24 febrero, 2008

Llamo a las llamas. Por Francisco Sosa Wagner

Ahora que nos encontramos en plena campaña electoral, se impone huir de sus tópicos como gato escaldado y refugiarse en la lectura. Como hay centenares de editores y de escritores que están deseando colocarnos sus creaciones, lo bueno es dejarse llevar y acudir a su llamada.
Lo malo es que para comprar un libro es preciso recurrir a una librería o enredar por internet. ¿Qué es lo que se siente entonces, no bien iniciamos ese trance? Vértigo, una suerte de mareo ante la oferta desparramada que se amontona en los anaqueles. Me estoy refiriendo al amante de los libros, a quien piensa que en ellos se encuentra la parte de la vida que no podemos vivir, no por supuesto a quien vegeta de espaldas a la letra impresa engolfado en necedades.
Ahora bien, para el bibliófilo la entrada en una librería es tortura parecida a la que sufre la víctima del colesterol y el ácido úrico cuando entra en una charcutería: allí las ofrendas de los chorizos, los jamones, la sobrasada, ponen cerco a sus ojos glotones que vuelan desalentados de un producto a otro, imitando a esas oscuras voces que nos llaman desde lugares solitarios o a esos sueños que siempre se vuelven a soñar y que se confunden con el mismo despertar.
También recuerda al sufrimiento del rijoso a la puerta de un camerino de bailarinas por donde entran y salen las artistas como mariposas de papel que buscan su sitio bajo el sol alto de la danza.
El desconcierto del buscador de libros y su agitación se asemeja en fin a la del amante que tropieza en unos de esos ojos que se nos clavan como alfileres porque nos conducen a su encrucijada de misterios.
¿Qué hacer ante los disparos que proyectan sobre nosotros miles de libros y que nos pillan solos, cegados por los resplandores del fuego abierto, perdidos como un “sinpapeles” que pide la caridad de un salvavidas que nos auxilie en la batalla?
Una solución sería dotar a los libros de una orientación parecida a la de los productos que compramos en los supermercados que nos advierte el porcentaje de grasa de cerdo, de proteínas, de carbohidratos, etc.
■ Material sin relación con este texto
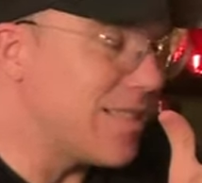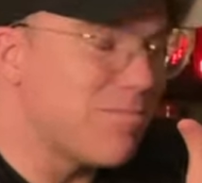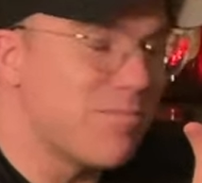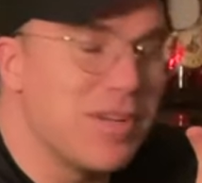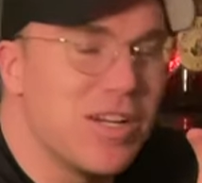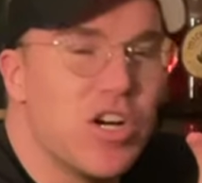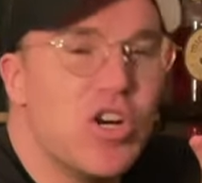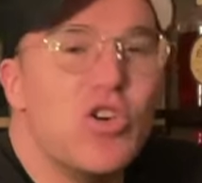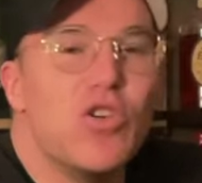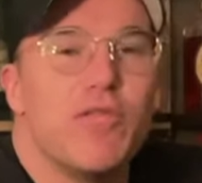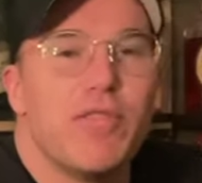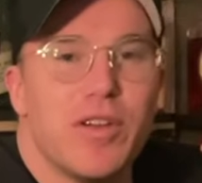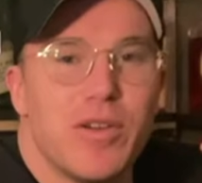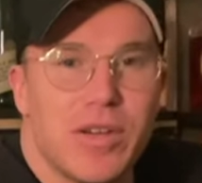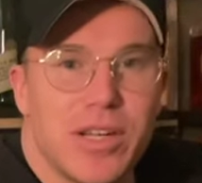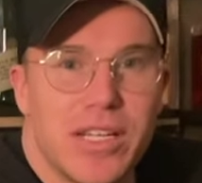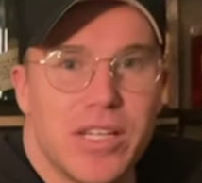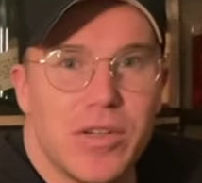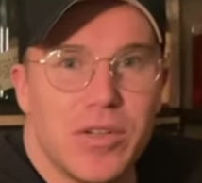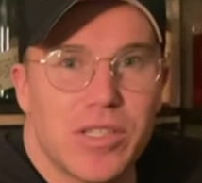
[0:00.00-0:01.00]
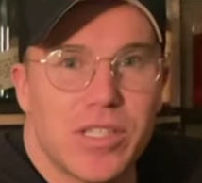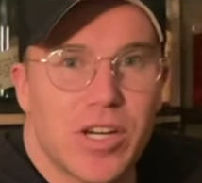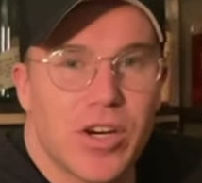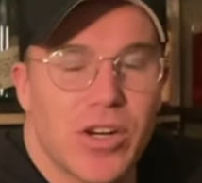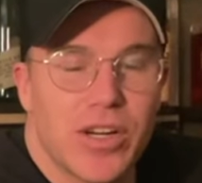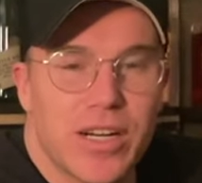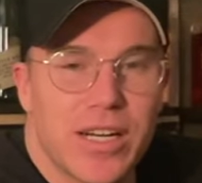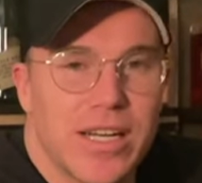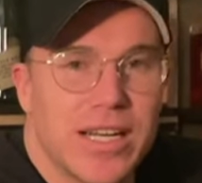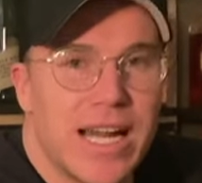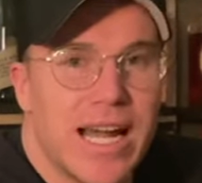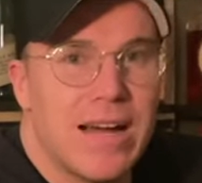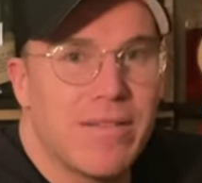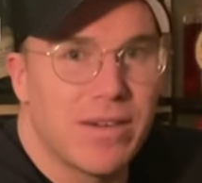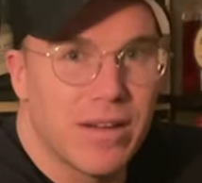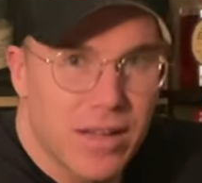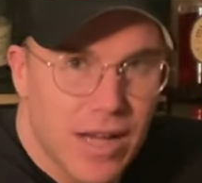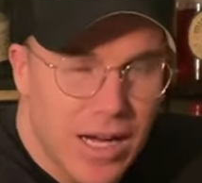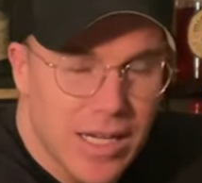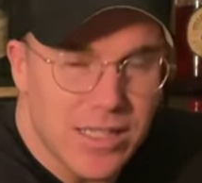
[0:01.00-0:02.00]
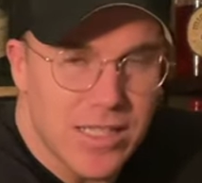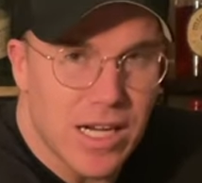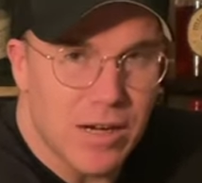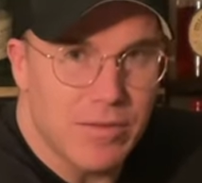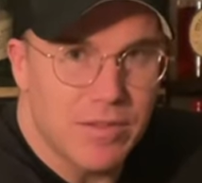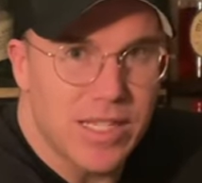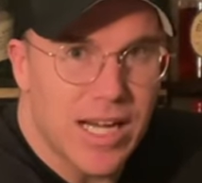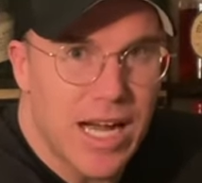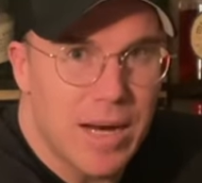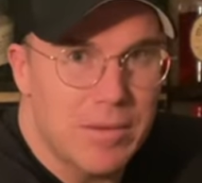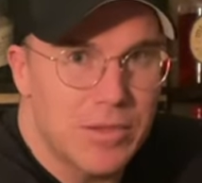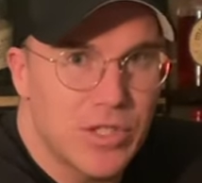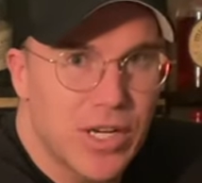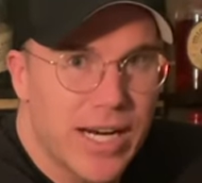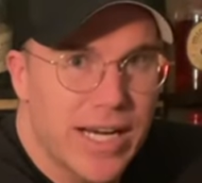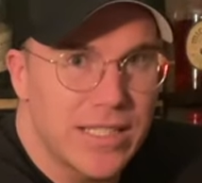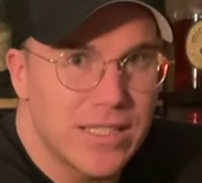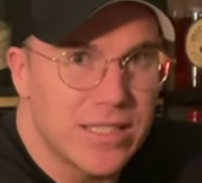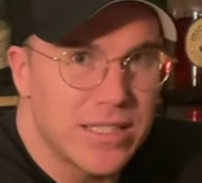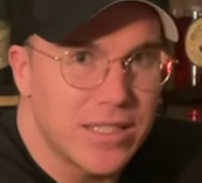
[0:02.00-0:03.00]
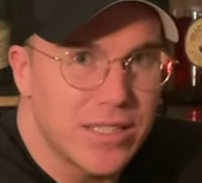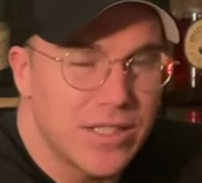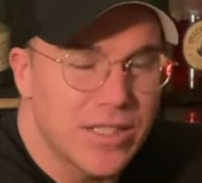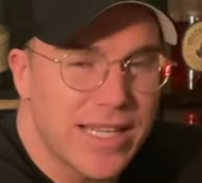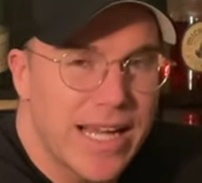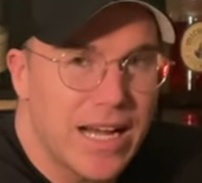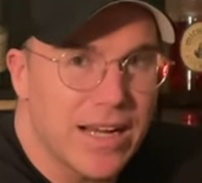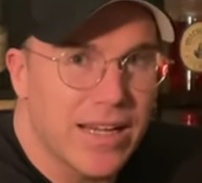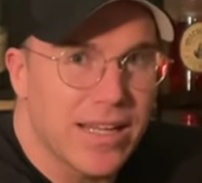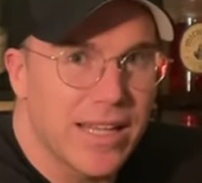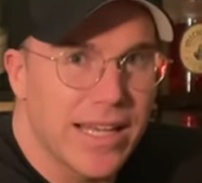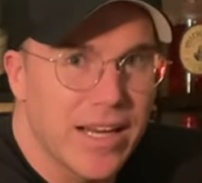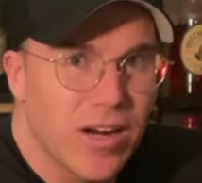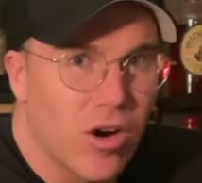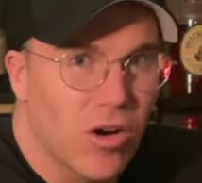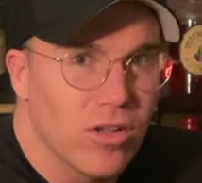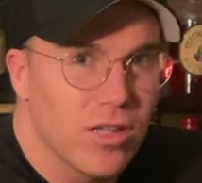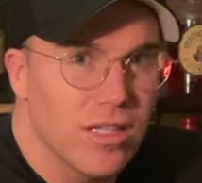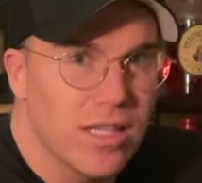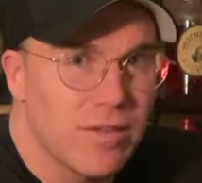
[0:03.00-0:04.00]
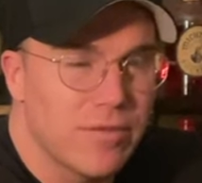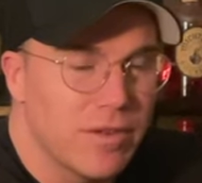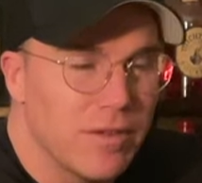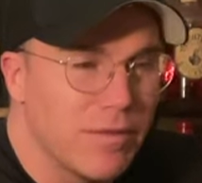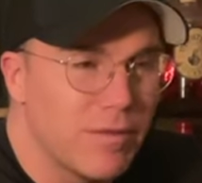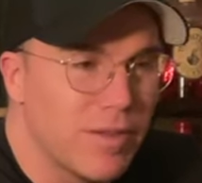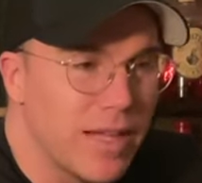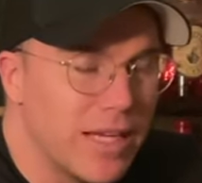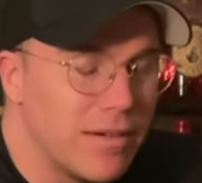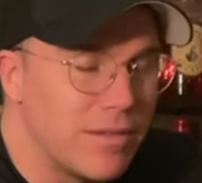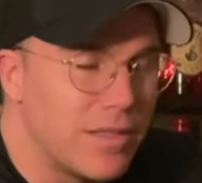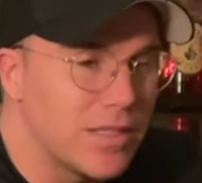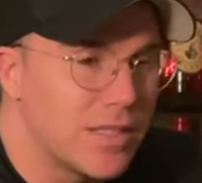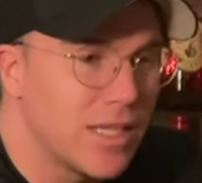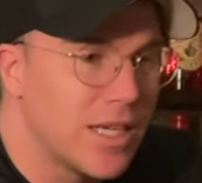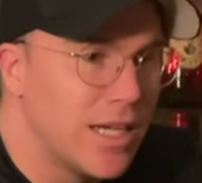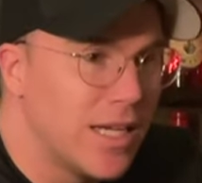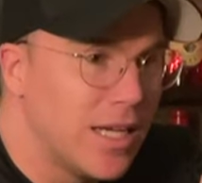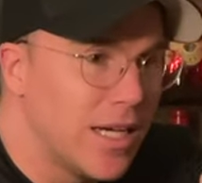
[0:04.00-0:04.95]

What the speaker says: behoove you to do so. You're gonna have a tough time trying to calculate all the different flavors.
En los libros se debería informar de otros componentes y así pondríamos tanto de sexo, tanto de aventura, tanto de amoríos, tanto de imaginación, tanto de plagio. ¿No sería esta una buena aguja de marear, una brújula elemental pero eficaz?
Otro sistema sería volver al Índice de libros prohibidos. El más conocido es el de la Iglesia católica que llegó a contener miles de títulos pero las autoridades civiles no han andado a la zaga de las persecuciones papales y han organizado a lo largo de la historia sus propios índices para albergar en ellos sus fantasmas hasta llegar a las quemas de libros por los nazis en Berlín o por los comunistas en Moscú en los años treinta.
¿Quién duda de la virtud de este método para orientar al lector despistado? Si el “Elogio de la locura” de Erasmo de Rotterdam se vendió por toda Europa se debió a que fue objeto del dicterio de los padres conciliares de Trento. La verdad es que Erasmo tuvo mucha suerte porque en su auxilio para el negocio vinieron también los luteranos quienes se apuntaron al deporte de perseguir al holandés y a aquella ironía tan suya que él bruñía como a la plata.
En la actualidad, los versos satánicos de Rushdie han alcanzado en Occidente cifras mágicas de venta gracias a que en los países musulmanes fueron prohibidos y se quemaron en la plaza pública junto a la efigie del autor.
No veo pues más solución para hacer una caridad al lector ansioso que el índice o las llamas. Sueño ya con ver mis obras perseguidas por el Arzobispo o el Consejero de Cultura y ardiendo en una noche de botellón entre los gritos sin alma de las hordas.